By this time word had spread through the village that an injured foreigner had arrived in the village and the women were filling up the room to the point where they had to stand in the doorway. I could communicate with only two other women in Arabic because the rest only spoke a dialect of the island called Socotri. One of the women had what I thouth to be green henna all over her face. I found it odd given that when the green power is removed a red stain is left; however, she corrected my mistake by letting me know that it was some other kind of herb that protected her skin from the sun.
Food arrived, rice and beef. As unpleasant as an injury can be, it is even more unpleasant when fifty women are sitting around watching every move you make and especially while you are trying to eat. One hundred eyes watching your every move makes you lose your appetite a bit and is not very nice.
I suppose Wagdy got bored because I was then told via Ahmed that we had to leave. In retrospect I can now see what a naïve ass that Wagdy is. We left the home, myself showered and strapped in a blood stained sling lent to me by the family to go on dirt roads up a mountain and camp for the night. As soon as we got to the camp Wagdy flopped down on a mattress. Oh how I hated him. At that point I didn’t even care to hide it. I insisted I be put on the next flight out, which turned out to be two days away on a Wednesday.

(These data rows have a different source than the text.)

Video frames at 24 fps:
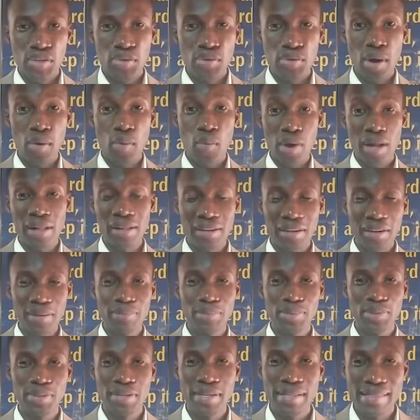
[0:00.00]
You are
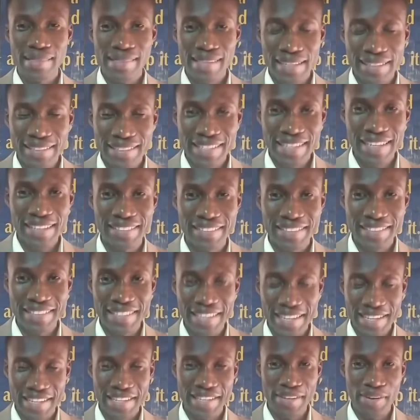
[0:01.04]
welcome to the 30th
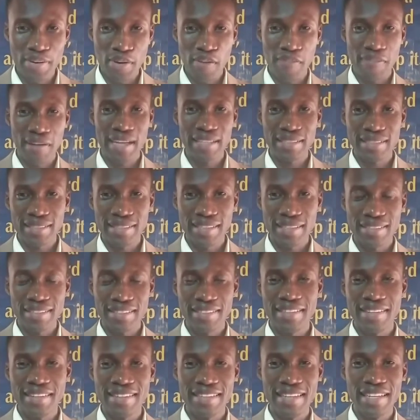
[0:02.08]
day of our
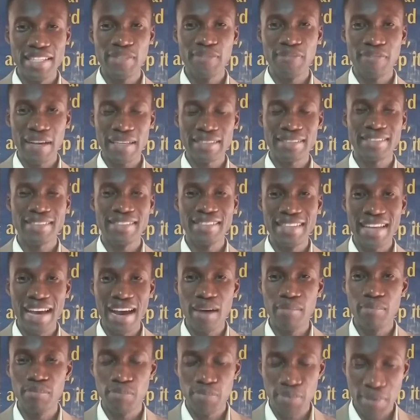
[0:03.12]
63 days fasting
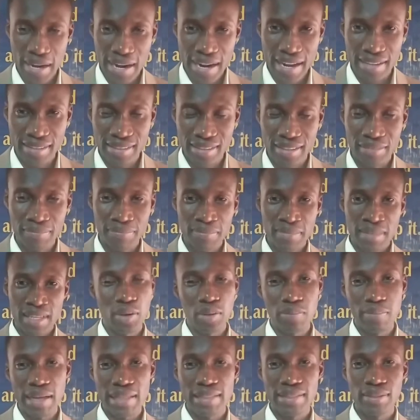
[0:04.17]
and prayers. The
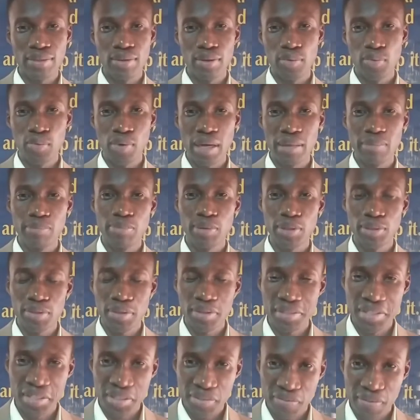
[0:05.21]
Almighty God who had brought
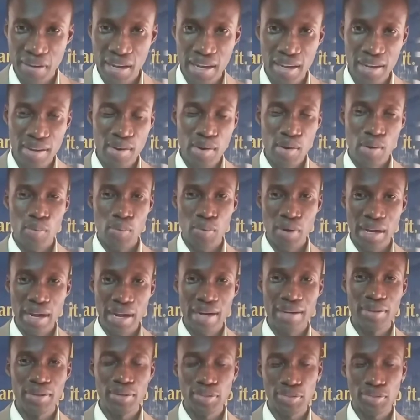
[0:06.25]
us this far will
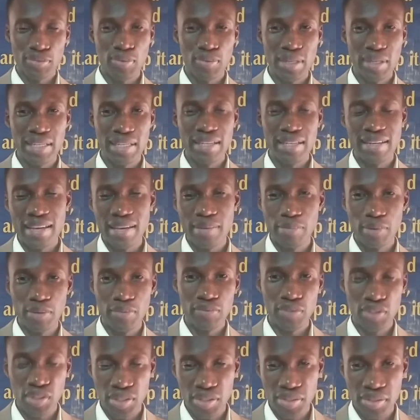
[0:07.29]
carry us through in the name
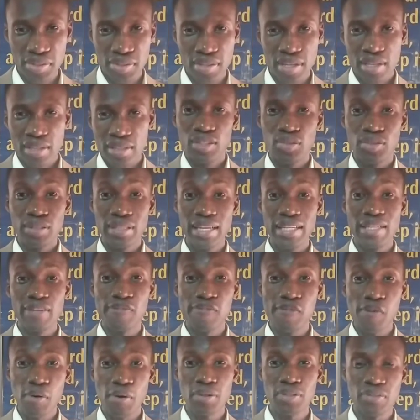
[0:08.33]
of Jesus. Today, the
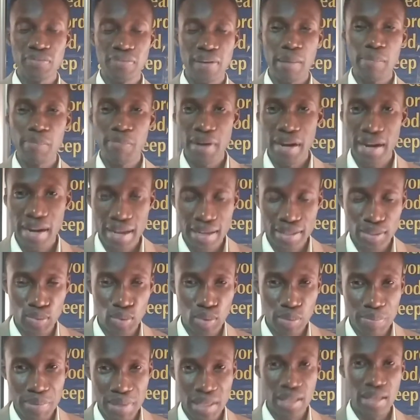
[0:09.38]
focus of our prayers
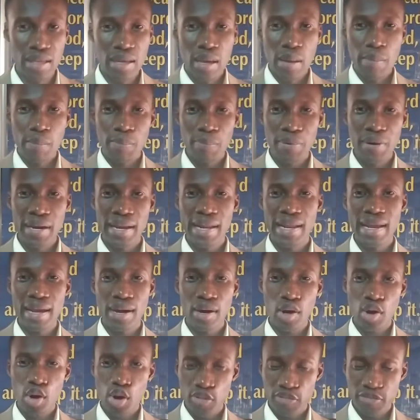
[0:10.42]
will be prayer
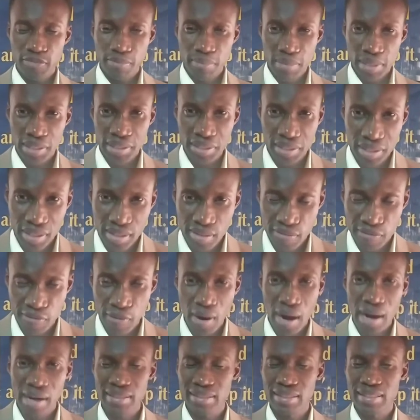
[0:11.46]
of mercy for
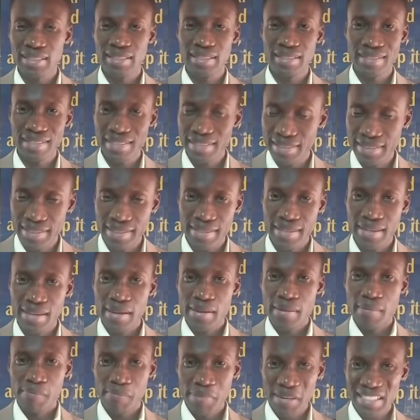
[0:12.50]
RCCG,
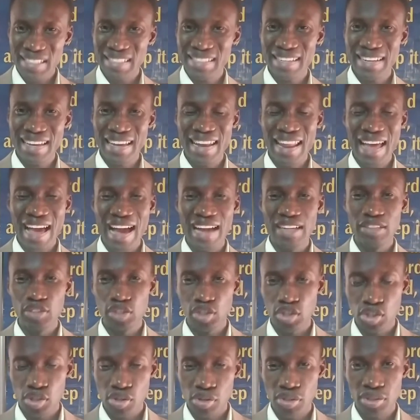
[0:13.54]
personal and
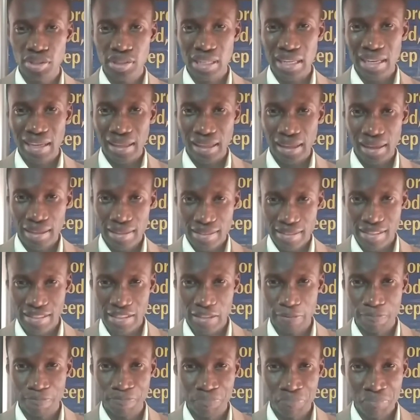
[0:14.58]
church
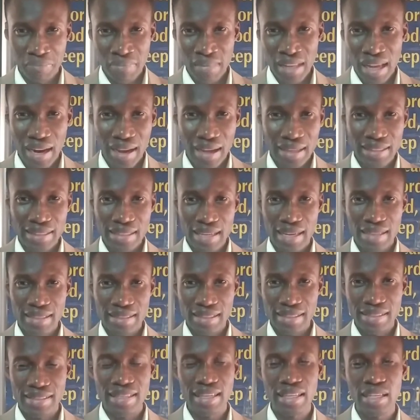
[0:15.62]
cleansing. And our text
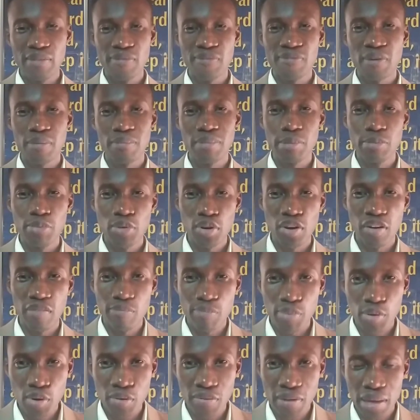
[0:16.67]
is taken from the book of
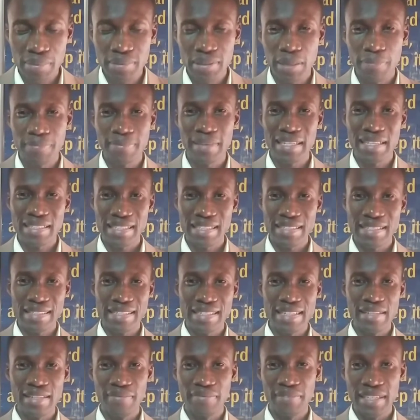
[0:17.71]
Proverbs chapter
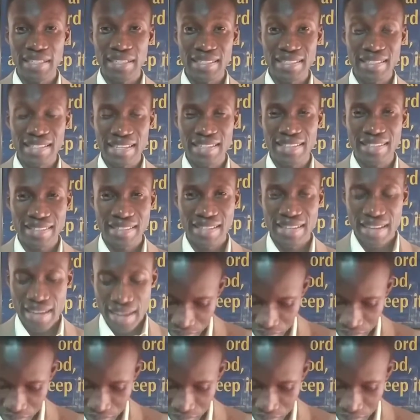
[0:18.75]
16, verse 6.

I spent the night with other campers, a couple from Barcelona and an eccentric British man with an obsession with birds. The woman from Barcelona was a pharmacist and gave me some strong pain killers that undoubtedly saved me from killing Wagdy. After a nice dinner and a drum session played on used oil containers, I went to sleep in a tent and was feasted upon by vicious mosquitoes.
The following morning I returned to Hadibo, the main town and that evening I went to a local woman’s home on the recommendation of Wagdy. As it turns out, it was the only good thing Wagdy did as this woman had the most amazing talents with henna. We showed up at 7pm and she worked on my arms for three hours drawing intricate lines in black hair dye and later filling them with red henna. A woman came by to visit and told me she could have me engaged to her brother, I kindly declined the kind offer.
The following day I took an Arabia Felix flight to Sana’a. I could not believe it when I realized one of the flight attendant was Bast, a former student of mine from Sana’a. Then again, nothing comes as much of a surprise in Yemen to me anymore.